Enhancing Autism Spectrum Disorder Diagnosis through Behavioral Pattern Recognition with Deep Learning Approaches
Syed Farzana, Ramkumar DevendiranIntroduction:
Autism Spectrum Disorder (ASD) diagnosis increasingly benefits from automated behavioral analysis, particularly for identifying self-stimulatory behaviors that are critical clinical indicators. This proposed patent-oriented methodology presents a deep learning-based behavioral pattern recognition framework designed to detect and classify self-stimulatory actions using a curated Self-Stimulatory Behaviour Dataset. The proposed model learns discriminative temporal and spatial behavioral features to improve diagnostic reliability.

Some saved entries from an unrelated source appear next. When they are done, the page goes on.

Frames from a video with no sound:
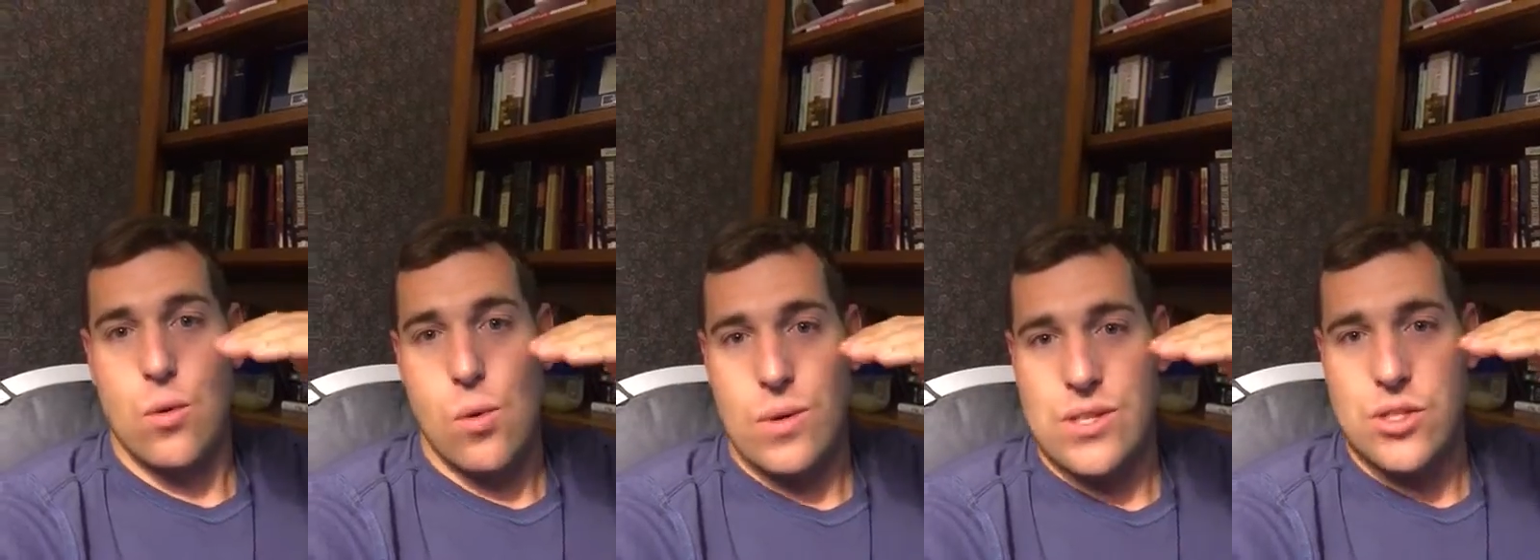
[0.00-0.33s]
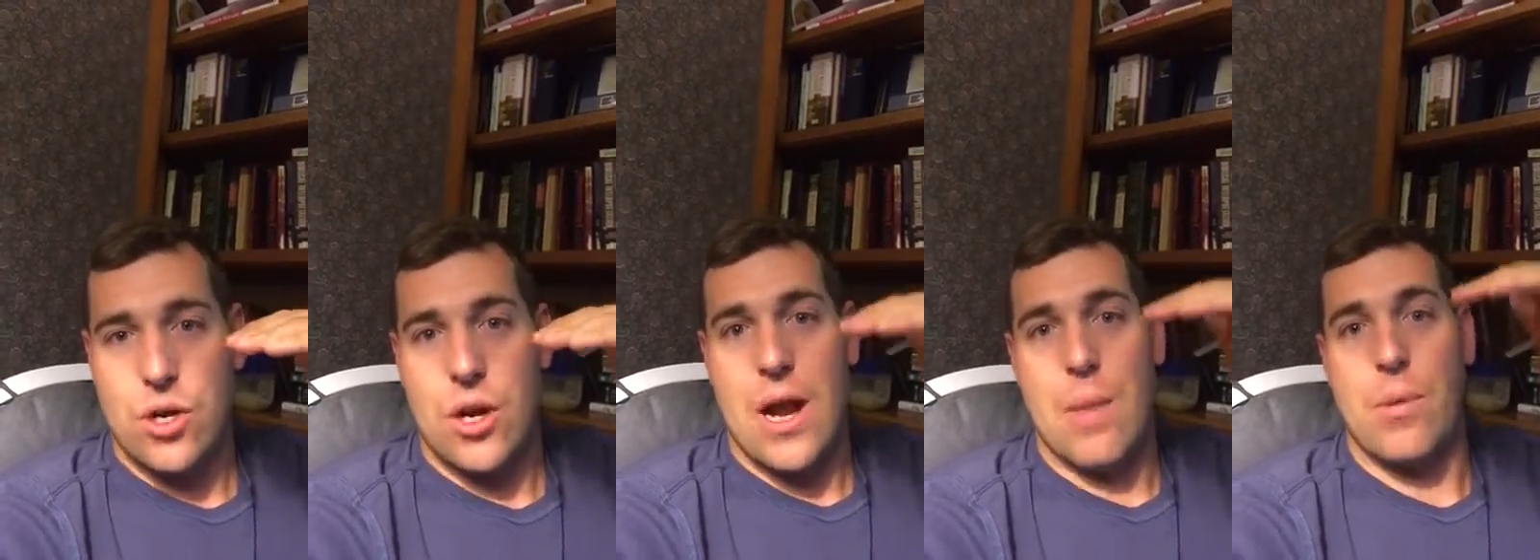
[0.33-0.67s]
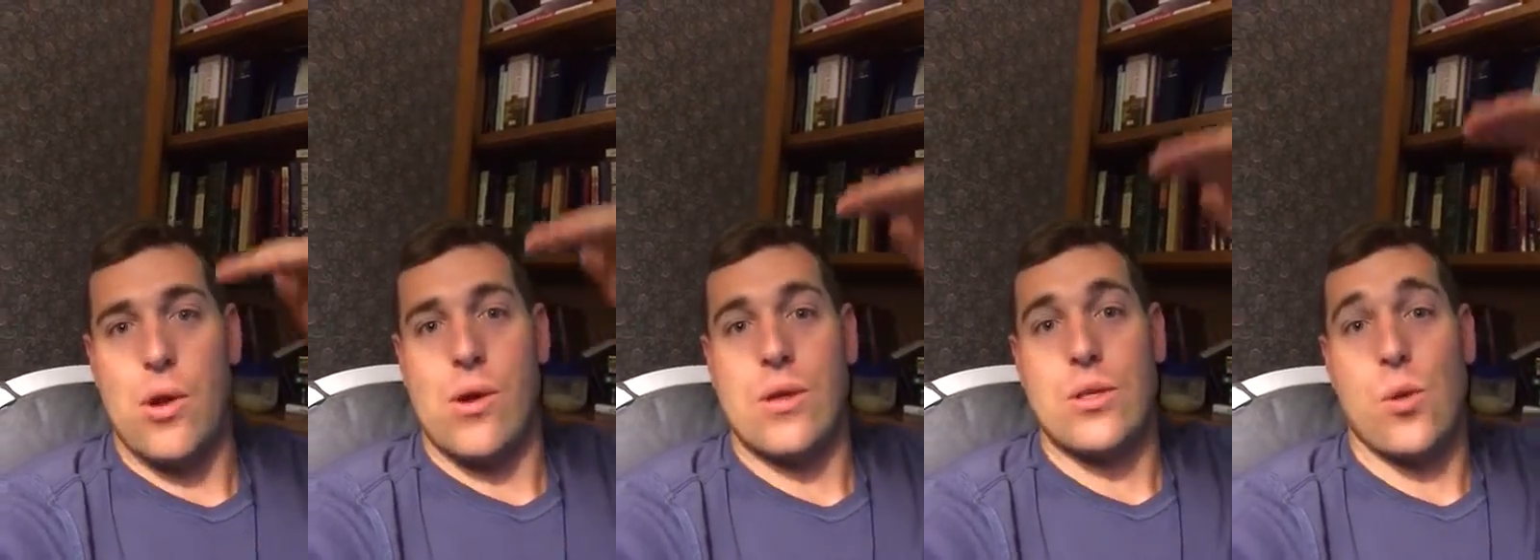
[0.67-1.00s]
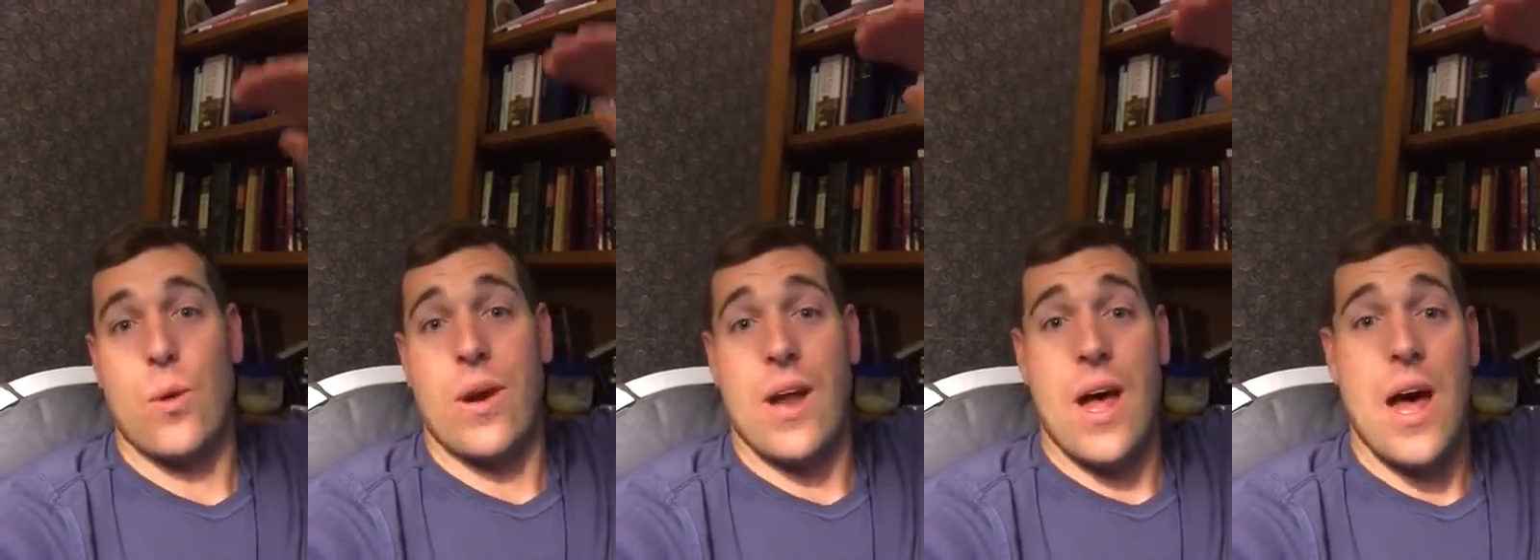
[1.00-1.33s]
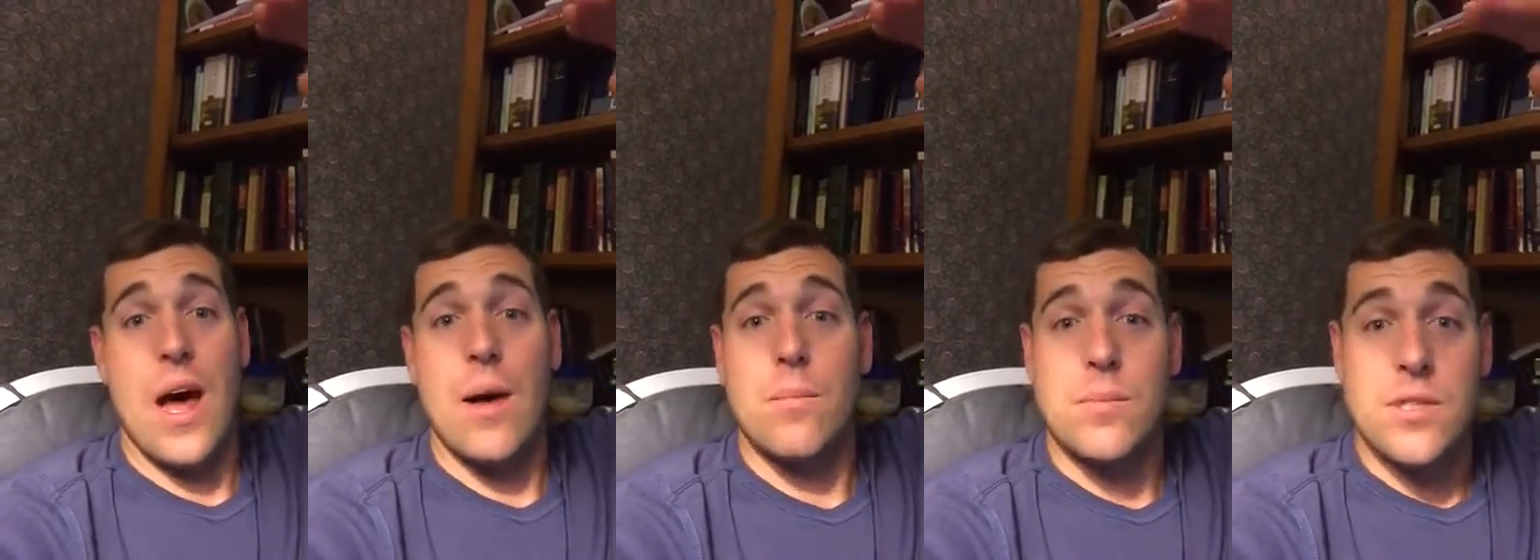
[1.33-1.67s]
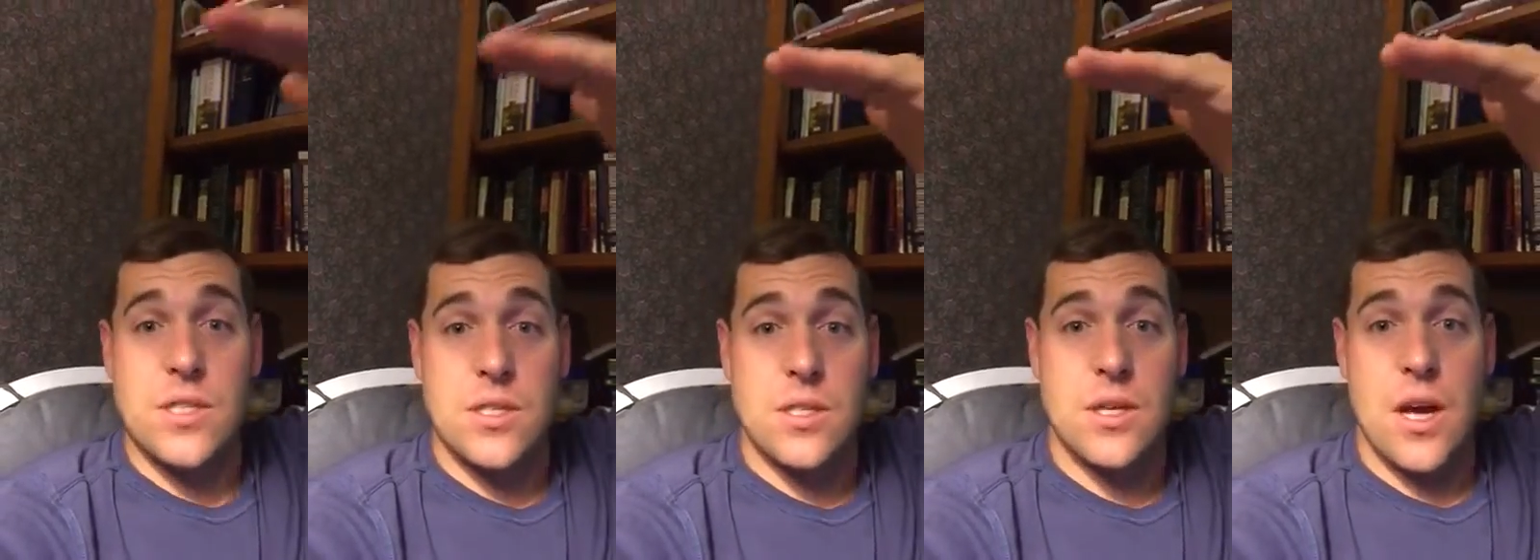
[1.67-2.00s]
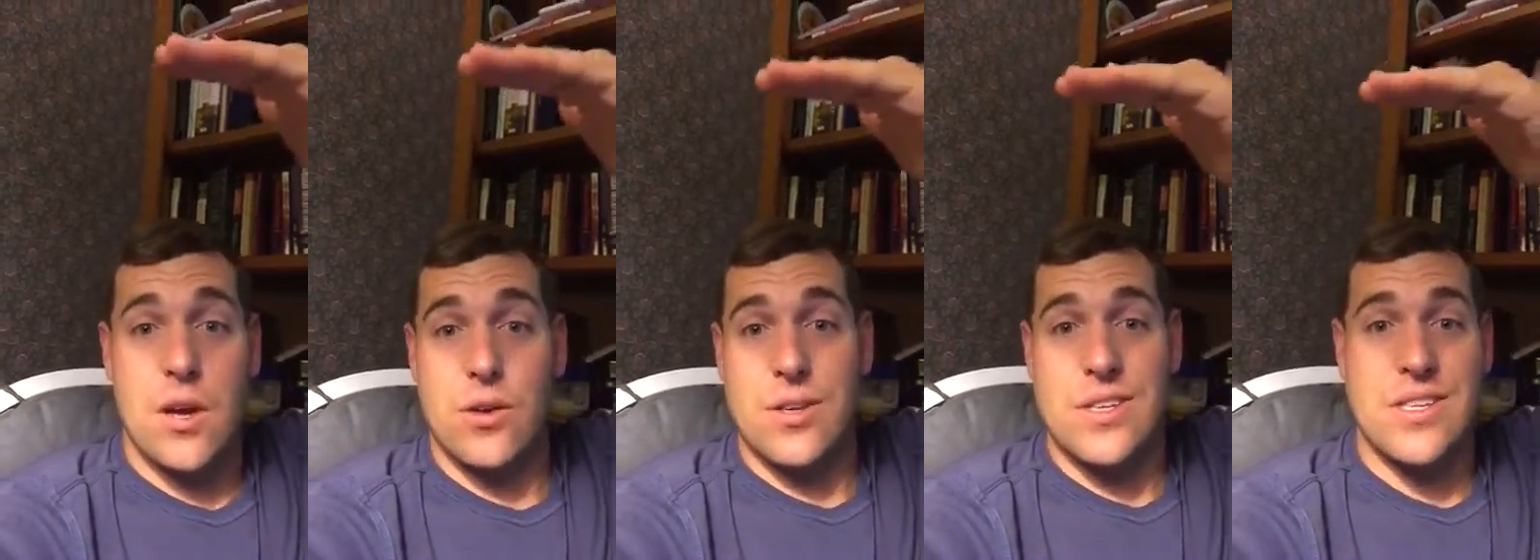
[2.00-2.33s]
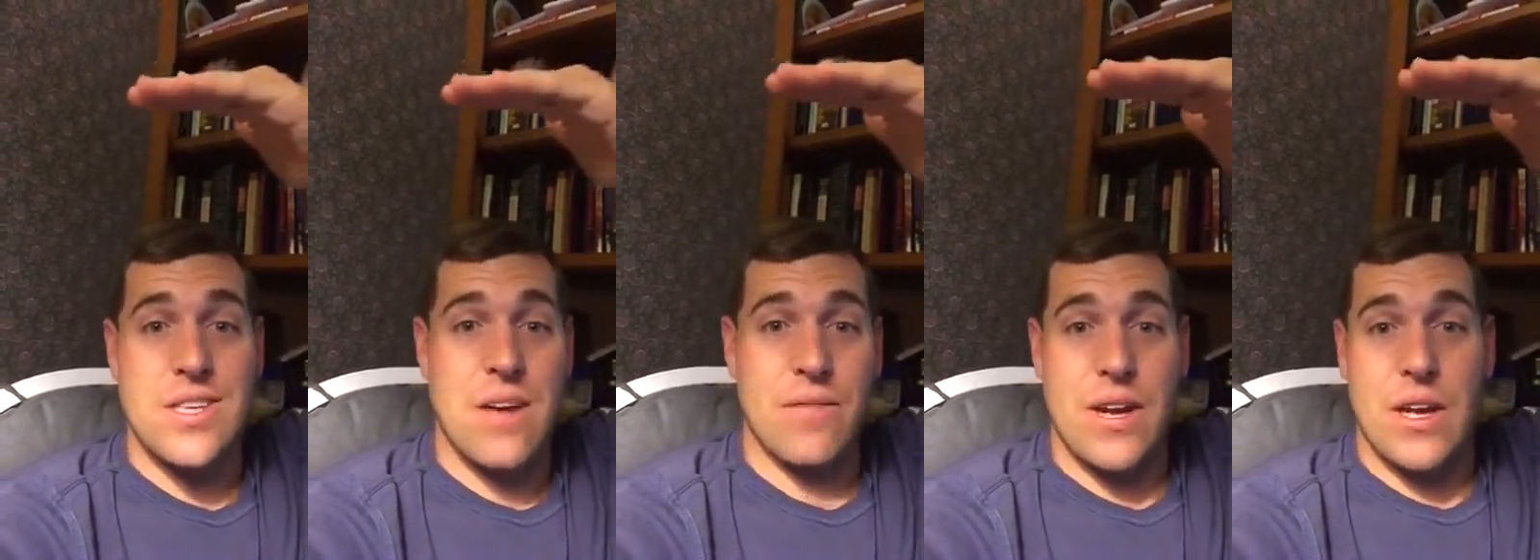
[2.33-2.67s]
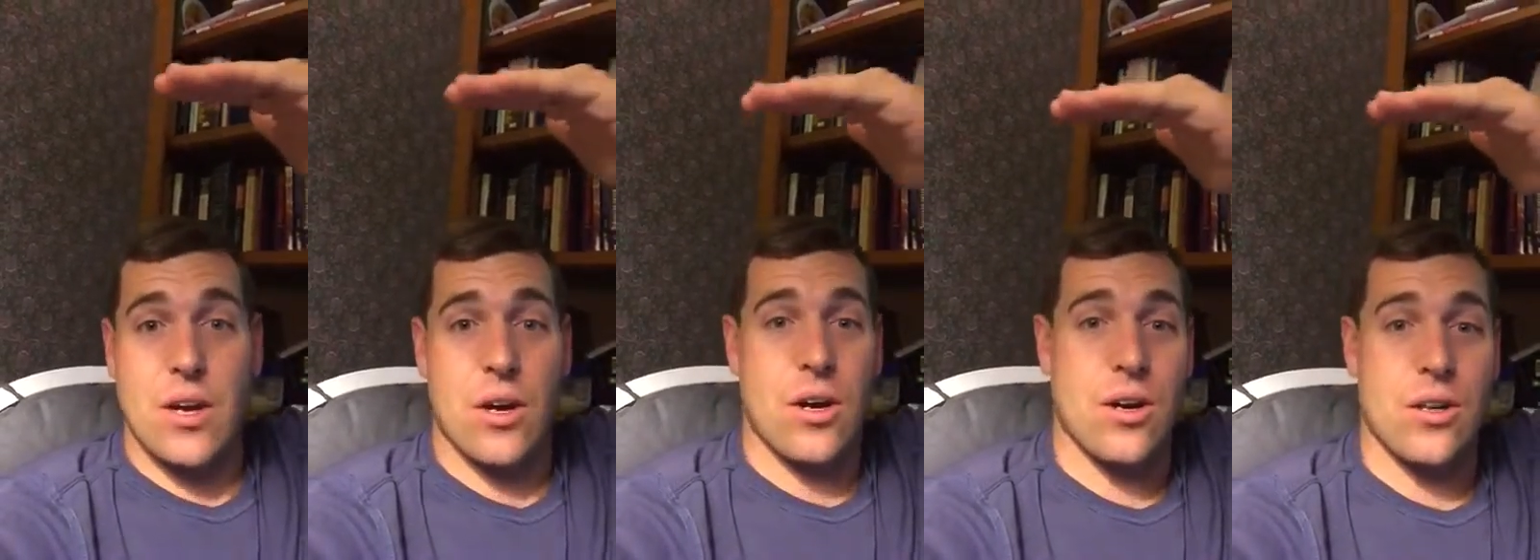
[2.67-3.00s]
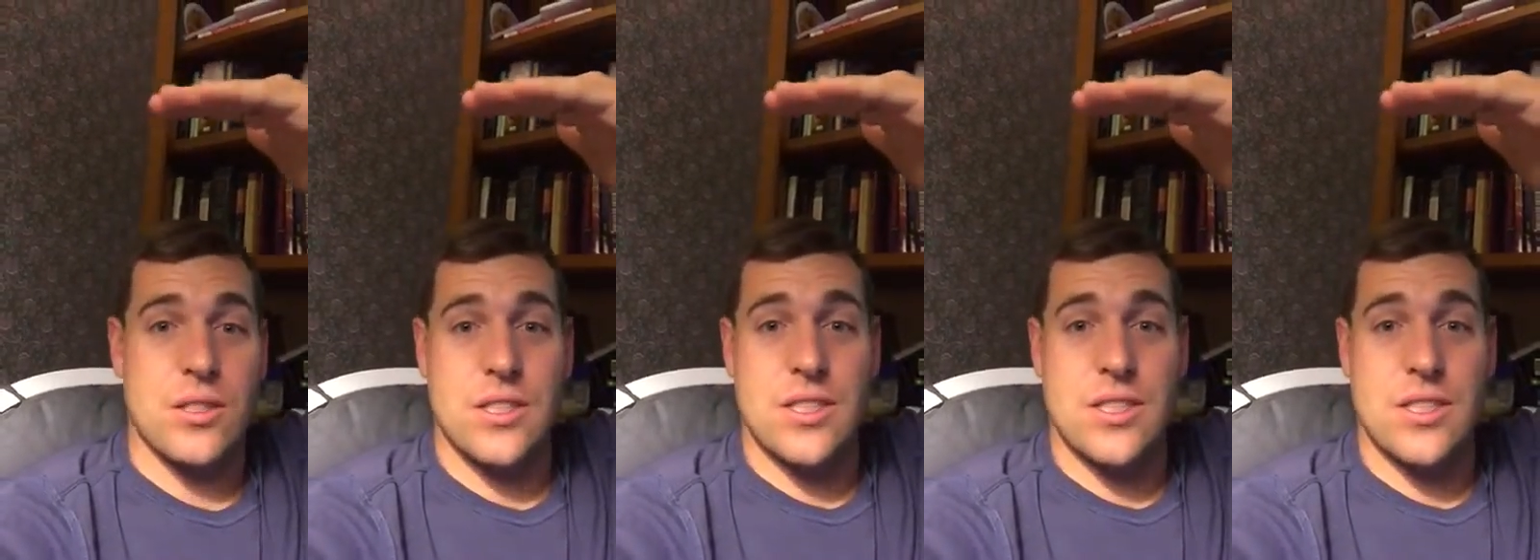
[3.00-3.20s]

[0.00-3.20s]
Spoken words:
When we started IPOS, we went up to 170 cars,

Experimental evaluation demonstrates strong classification performance, achieving an accuracy of 95.8%, precision of 94.9%, recall of 95.2%, and an F1-score of 95.0%. The results indicate robust generalization across behavioral variations and highlight the framework’s ability to distinguish subtle repetitive actions associated with ASD. These findings support the use of patent-driven deep learning behavioral analytics as a promising assistive tool for early screening and objective assessment in clinical environments.
Methods:
A Convolutional Neural Network (CNN) architecture was developed and trained using the SSBD dataset, which contains comprehensive behavioural data of individuals with and without ASD. The model was designed to identify subtle behavioural cues and non-linear relationships that may not be evident through traditional assessment methods. Performance metrics, including accuracy, precision, recall, and F1-score, were computed and compared with results from conventional diagnostic approaches.
Results:
The proposed CNN model demonstrated a notable improvement in diagnostic accuracy and efficiency over traditional clinical methods. The model effectively recognized distinctive behavioural indicators associated with ASD, achieving high classification performance across all evaluation metrics. The deep learning approach successfully captured complex behavioural dependencies, minimizing diagnostic subjectivity and variability.
Discussion:
The findings indicate that deep learning-based behavioural analysis can serve as a robust and scalable alternative to manual diagnostic assessments. By leveraging large-scale behavioural datasets, the model offers clinicians data-driven insights, enabling earlier and more objective detection of ASD. This approach also highlights the potential of artificial intelligence in bridging existing gaps in neurodevelopmental diagnostics.
Conclusion:
This study presents a novel CNN-based framework for automated ASD diagnosis using behavioural pattern recognition. The model’s superior accuracy and efficiency suggest its potential for clinical integration, allowing earlier interventions and improved therapeutic outcomes for individuals with ASD. Future research will explore model generalization across diverse populations and real-time behavioural monitoring systems.